Please I need some help



  • Hello... Hi everybody, sorry how do I modify the code of water meter pulse to transfer water meter readings from one node to another node by using nrf24l01 instead of sending to the gateway? Any help please



  • @Emmanuel-Abraham

    Doing a google search I found this. I have been down that road and it is totally cool. But time consuming and arcane. My problem was connecting to databases, and making the data useful for other devices.

    So for a lot less headache, debugging and tweaking, I chose MySensors, MQTT, VirtualBox and Home Assistant. Don't get me wrong, my choice is still a lot of H,D&T, but less. And I have connectivity.

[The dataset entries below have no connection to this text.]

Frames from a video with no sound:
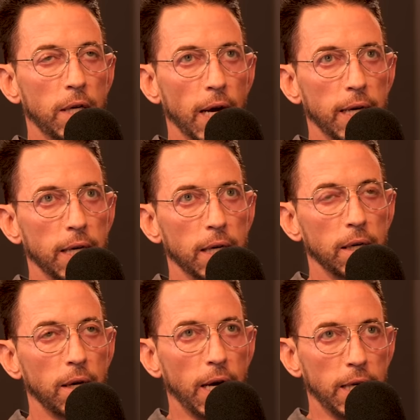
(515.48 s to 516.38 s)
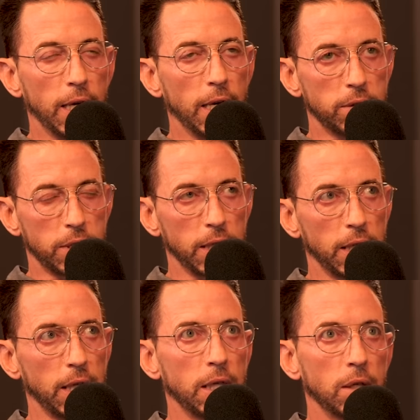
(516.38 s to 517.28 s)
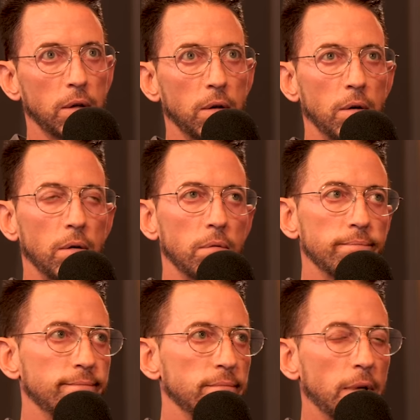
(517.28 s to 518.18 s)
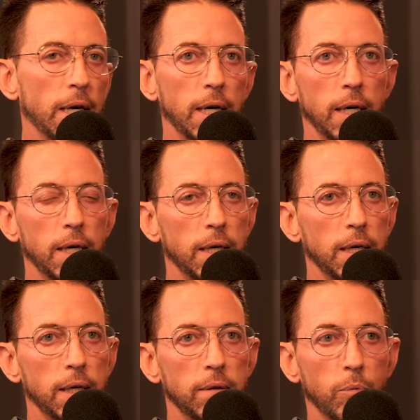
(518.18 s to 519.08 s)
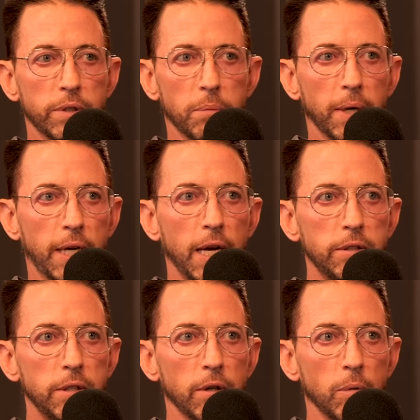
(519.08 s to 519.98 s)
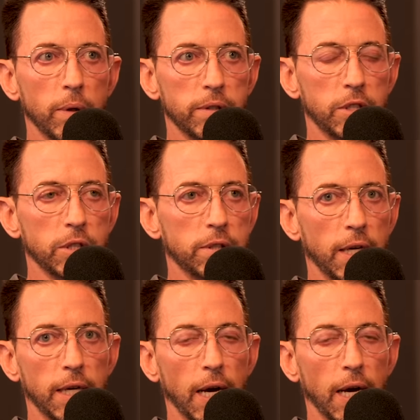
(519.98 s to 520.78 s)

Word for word: getting a A D H D. Uh, was it medication or was it just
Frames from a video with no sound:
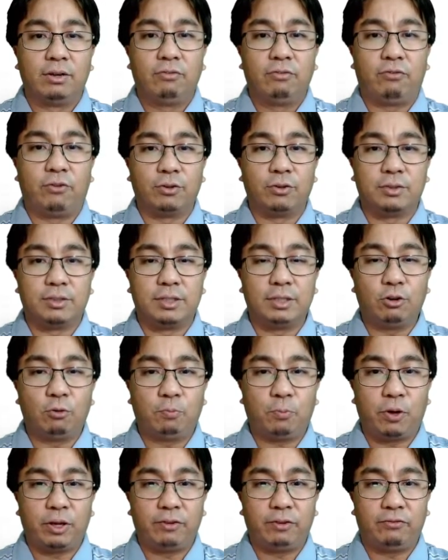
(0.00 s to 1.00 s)
for
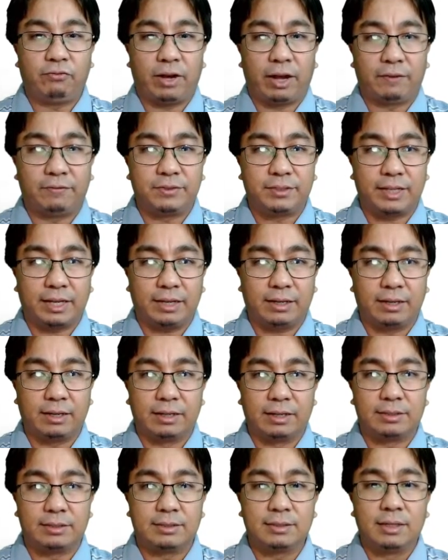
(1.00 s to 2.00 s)
0.5
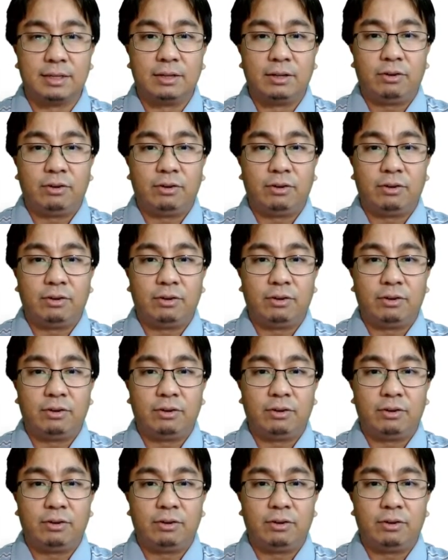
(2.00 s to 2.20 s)
seconds,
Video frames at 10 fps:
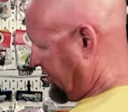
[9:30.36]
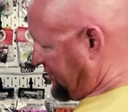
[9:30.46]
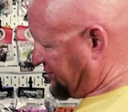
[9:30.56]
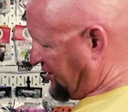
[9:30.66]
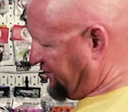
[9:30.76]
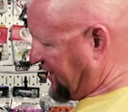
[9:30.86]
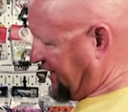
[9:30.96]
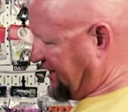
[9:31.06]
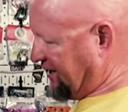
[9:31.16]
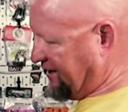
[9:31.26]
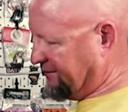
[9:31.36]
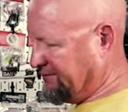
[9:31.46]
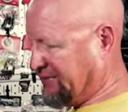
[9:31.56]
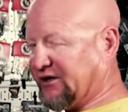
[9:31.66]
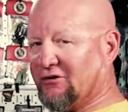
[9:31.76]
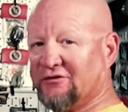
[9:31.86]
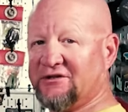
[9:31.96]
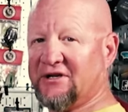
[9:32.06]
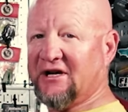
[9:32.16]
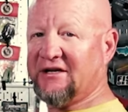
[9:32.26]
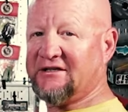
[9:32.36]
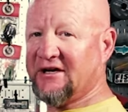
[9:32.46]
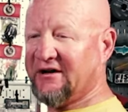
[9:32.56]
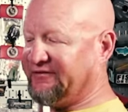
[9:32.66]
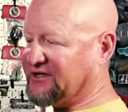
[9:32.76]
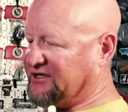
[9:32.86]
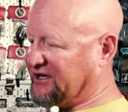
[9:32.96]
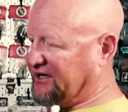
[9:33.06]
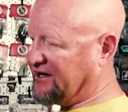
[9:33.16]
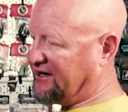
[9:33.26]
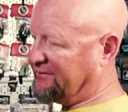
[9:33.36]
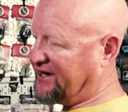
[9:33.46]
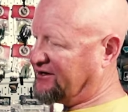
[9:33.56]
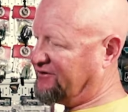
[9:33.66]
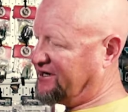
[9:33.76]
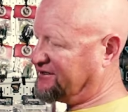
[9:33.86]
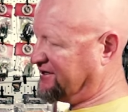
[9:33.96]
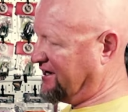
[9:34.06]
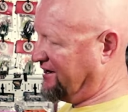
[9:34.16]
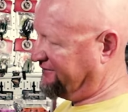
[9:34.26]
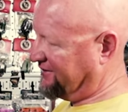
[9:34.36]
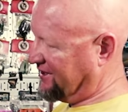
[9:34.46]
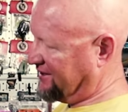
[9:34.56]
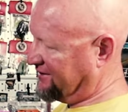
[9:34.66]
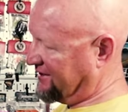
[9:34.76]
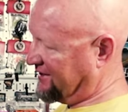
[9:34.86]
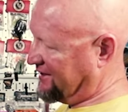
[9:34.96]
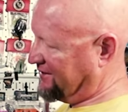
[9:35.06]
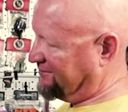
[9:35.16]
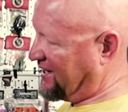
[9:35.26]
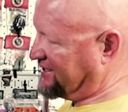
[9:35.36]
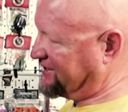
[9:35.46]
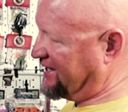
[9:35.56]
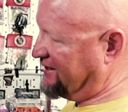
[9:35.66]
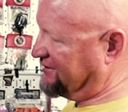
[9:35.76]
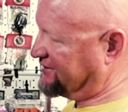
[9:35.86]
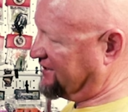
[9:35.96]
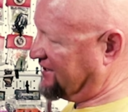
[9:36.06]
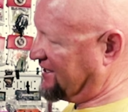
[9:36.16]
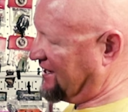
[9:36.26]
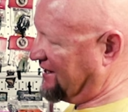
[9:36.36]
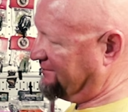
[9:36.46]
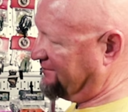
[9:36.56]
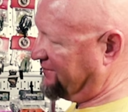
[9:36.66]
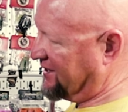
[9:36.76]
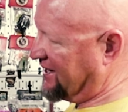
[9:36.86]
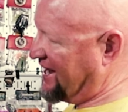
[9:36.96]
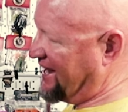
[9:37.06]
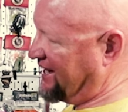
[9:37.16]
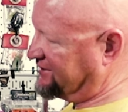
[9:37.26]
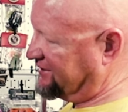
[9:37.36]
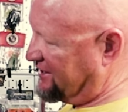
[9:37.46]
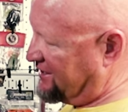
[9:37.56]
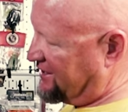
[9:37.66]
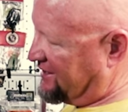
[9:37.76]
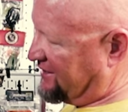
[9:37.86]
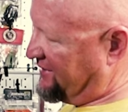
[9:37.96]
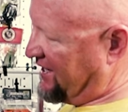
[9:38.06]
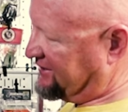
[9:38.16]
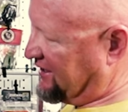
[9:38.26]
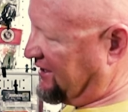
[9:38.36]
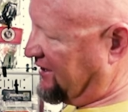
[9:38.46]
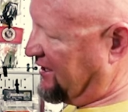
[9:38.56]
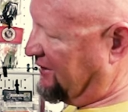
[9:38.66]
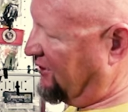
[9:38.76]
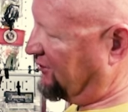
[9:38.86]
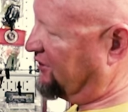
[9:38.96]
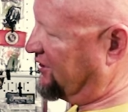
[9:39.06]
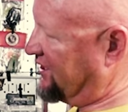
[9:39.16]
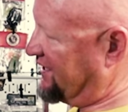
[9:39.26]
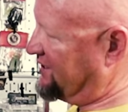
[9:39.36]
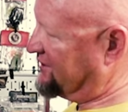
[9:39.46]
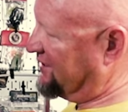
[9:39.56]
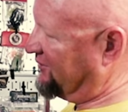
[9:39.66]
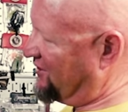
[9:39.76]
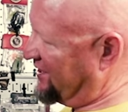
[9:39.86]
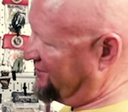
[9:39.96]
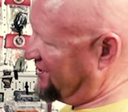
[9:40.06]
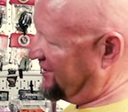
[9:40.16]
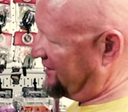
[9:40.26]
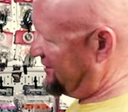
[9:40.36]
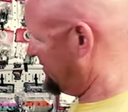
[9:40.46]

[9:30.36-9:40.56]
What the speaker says: These are all my Golden State fishing bait and weight stuff, the mice tails and the eggs he makes. They work real good. I use them quite a bit.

    You will learn a lot. Embrace.

    OSD


  • Mod



  • Hello here is an example i use at home: sending value 99 to node n°1

    #define TARGET_NODE 1 // Id node Relay entree et couloir au tableau electrique
    
    MyMessage MsgRelayGlobal(0,V_STATUS); // Message for the Relay actuator on node id 1, sensor 0
    
      // set the Destination of message to the node id of the relay actuator
      MsgRelayGlobal.setDestination(TARGET_NODE);
    
          MsgRelayGlobal.set( (const uint8_t ) 99 );
          Serial.println("Send Message to node 1");
          send(MsgRelayGlobal); // send message to node id 1
    
    

    and here an example of how to deal with the message at target node:

    void MyRelay::Receive(const MyMessage &message) {
      uint8_t payload= 0;
    
      payload= message.getByte();
      if  (message.type==V_STATUS) {
          if (payload==99) {
          // do something
    


  • @hlehoux
    how should be the target code for the sender code below?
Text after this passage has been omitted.